Berkenaan dengan pilkada, sudah digariskan secara tegas dan jelas dalam Pasal 18 ayat (4) UUD 1945. “Demi efisiensi, proses pilkada langsung pun dilaksanakan secara serentak dan bertahap guna menyamakan masa jabatan kepala daerah pada masa mendatang,” kata dia.

Dari hasil pilkada, sama halnya dengan penyelenggaraan pemilu seringkali terjadi perselisihan. Terkait dengan sengketa hasil penghitungan suara pilkada, disebutkan Guntur sebetulnya semula adalah kewenangan Mahkamah Agung (MA). Sampai pada akhirnya melalui UU No.12 Tahun 2008 tentang Perubahan Kedua atas UU No.32 Tahun 2004 tentang Pemerintahan Daerah, dialihkan kewenangan tersebut kepada MK.

Lebih lanjut, berdasarkan Putusan MK No.97/PUU-XI/2012, kewenangan penyelesaian sengketa hasil pilkada merupakan kewenangan badan peradilan khusus. Akan tetapi sampai badan tersebut dibentuk, maka kewenangan mengadili dilimpahkan kepada MK. Namun, dengan lahirnya Putusan MK No.85/PUU-XX/2022, ditafsirkan UUD 1945 tak lagi melakukan pembedaan pemilu nasional dengan pilkada.
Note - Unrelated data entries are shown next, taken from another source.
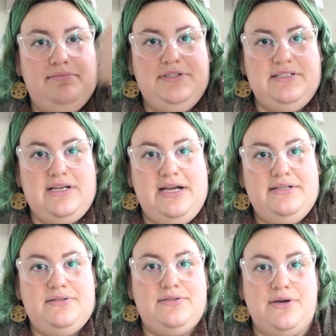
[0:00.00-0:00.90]

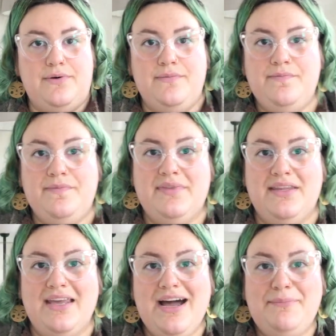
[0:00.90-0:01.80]
design. So
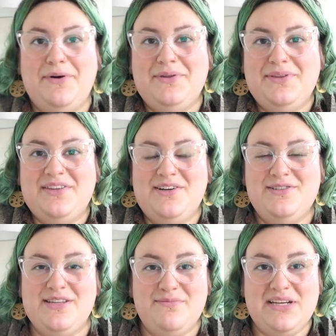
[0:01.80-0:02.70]
yeah, both of
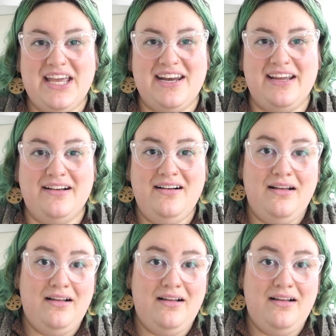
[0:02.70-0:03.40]
those have been getting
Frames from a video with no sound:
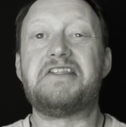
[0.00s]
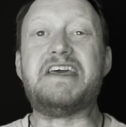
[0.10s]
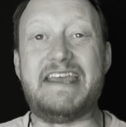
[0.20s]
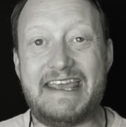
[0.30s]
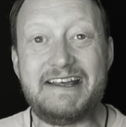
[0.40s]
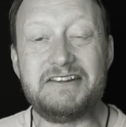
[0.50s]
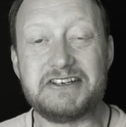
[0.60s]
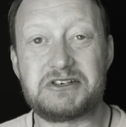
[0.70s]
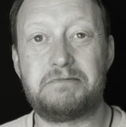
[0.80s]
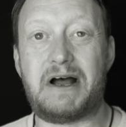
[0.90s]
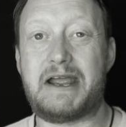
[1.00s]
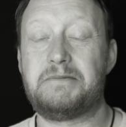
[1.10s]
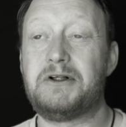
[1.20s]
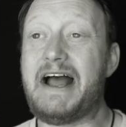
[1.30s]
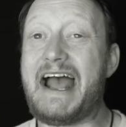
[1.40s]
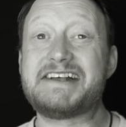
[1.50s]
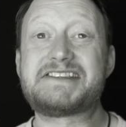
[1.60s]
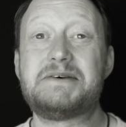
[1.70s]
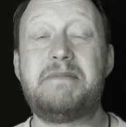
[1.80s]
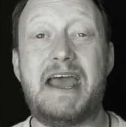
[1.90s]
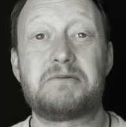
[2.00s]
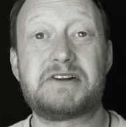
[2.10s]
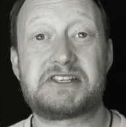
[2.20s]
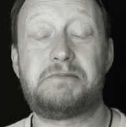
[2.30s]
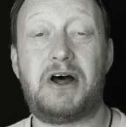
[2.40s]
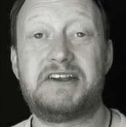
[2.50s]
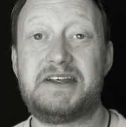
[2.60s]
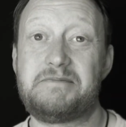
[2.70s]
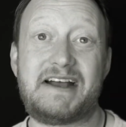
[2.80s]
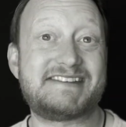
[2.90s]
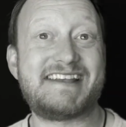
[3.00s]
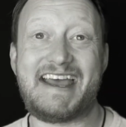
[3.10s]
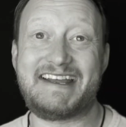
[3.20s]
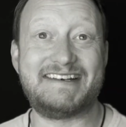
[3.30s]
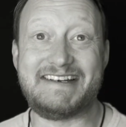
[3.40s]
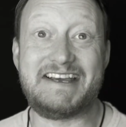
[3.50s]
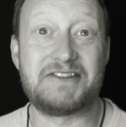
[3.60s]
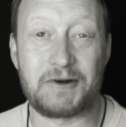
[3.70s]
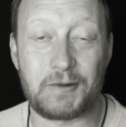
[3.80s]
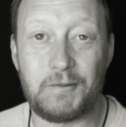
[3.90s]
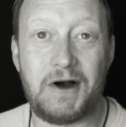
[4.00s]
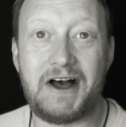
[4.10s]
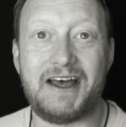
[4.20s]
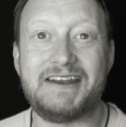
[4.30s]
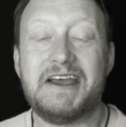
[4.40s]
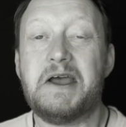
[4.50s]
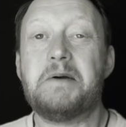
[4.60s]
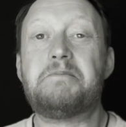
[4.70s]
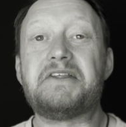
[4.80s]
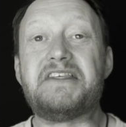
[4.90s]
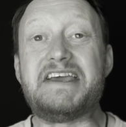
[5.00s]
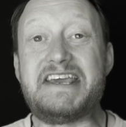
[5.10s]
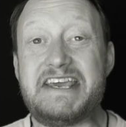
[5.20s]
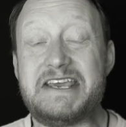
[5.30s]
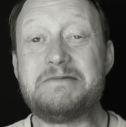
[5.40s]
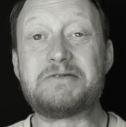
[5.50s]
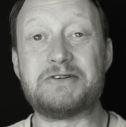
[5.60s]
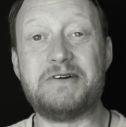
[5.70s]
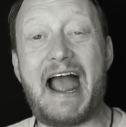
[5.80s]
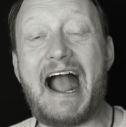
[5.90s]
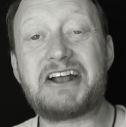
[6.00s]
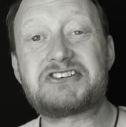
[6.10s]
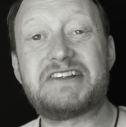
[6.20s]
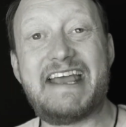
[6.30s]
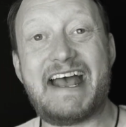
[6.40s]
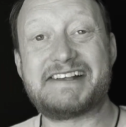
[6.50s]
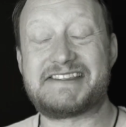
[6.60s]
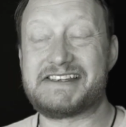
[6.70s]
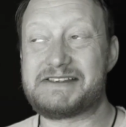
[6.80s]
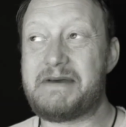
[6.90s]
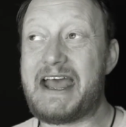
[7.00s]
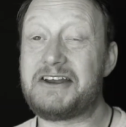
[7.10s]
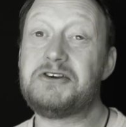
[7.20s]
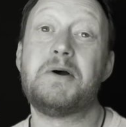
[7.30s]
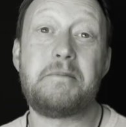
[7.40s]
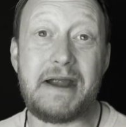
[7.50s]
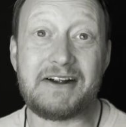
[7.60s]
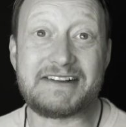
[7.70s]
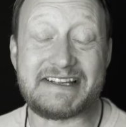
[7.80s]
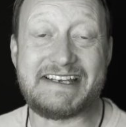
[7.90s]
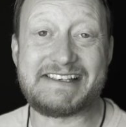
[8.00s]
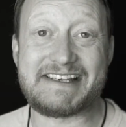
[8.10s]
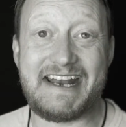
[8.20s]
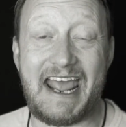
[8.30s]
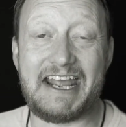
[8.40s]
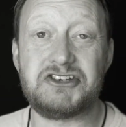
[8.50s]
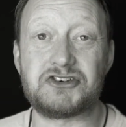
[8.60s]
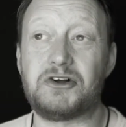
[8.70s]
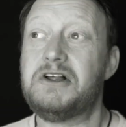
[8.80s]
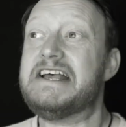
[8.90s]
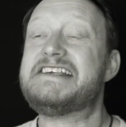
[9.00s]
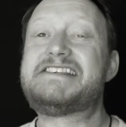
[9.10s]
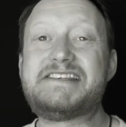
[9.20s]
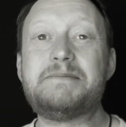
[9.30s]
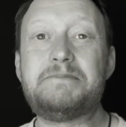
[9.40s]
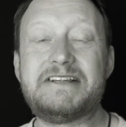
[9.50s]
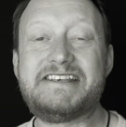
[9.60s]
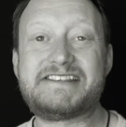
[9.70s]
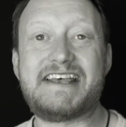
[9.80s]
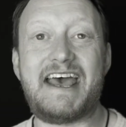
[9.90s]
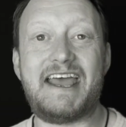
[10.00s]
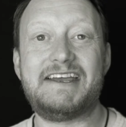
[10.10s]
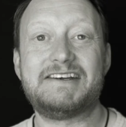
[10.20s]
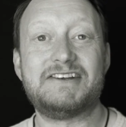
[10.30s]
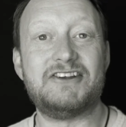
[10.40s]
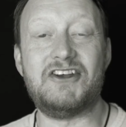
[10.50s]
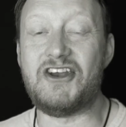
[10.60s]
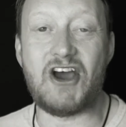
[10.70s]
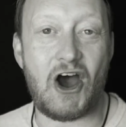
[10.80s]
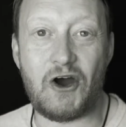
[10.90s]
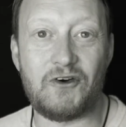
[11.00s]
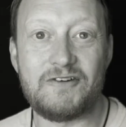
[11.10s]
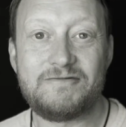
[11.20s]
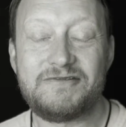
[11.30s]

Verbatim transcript: the English Bible has the man responding by saying, Neither one. But the Hebrew actually has this man, who apparently is an angel, simply say, No.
“Secara sistematis, hal ini berakibat pada perubahan penafsiran atas kewenangan MK yang termaktub dalam Pasal 24C ayat (1) UUD 1945. Oleh karenanya, sehubungan dengan konstitusionalitas lembaga yang berwenang menyelesaikan perselisihan hasil pilkada melalui badan peradilan khusus yang dimaksud, kemudian menempatkan kewenangan demikian langsung menjadi kewenangan MK,” terang Guntur.
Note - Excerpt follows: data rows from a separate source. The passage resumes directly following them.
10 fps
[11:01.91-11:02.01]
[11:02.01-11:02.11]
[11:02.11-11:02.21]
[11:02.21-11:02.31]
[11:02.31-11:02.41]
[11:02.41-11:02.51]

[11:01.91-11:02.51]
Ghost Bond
Di hadapan para peserta diskusi itu, Prof Guntur mengingatkan dengan adanya Putusan MK No. 85/PUU-XX/2022 itu lantas menegaskan bahwa peradilan khusus tidak relevan lagi. “Jika dibaca undang-undang kesannya ada peradilan khusus (sengketa pilkada, red), namun dengan adanya Putusan MK No.85/PUU-XX/2022, maka peradilan khusus tersebut menjadi tidak relevan lagi. Sebab, kewenangan tersebut ditegaskan menjadi kewenangan MK. Dengan demikian, kewenangan MK untuk menyelesaikan perselisihan hasil pemilihan kepala daerah sudah bersifat permanen,” katanya.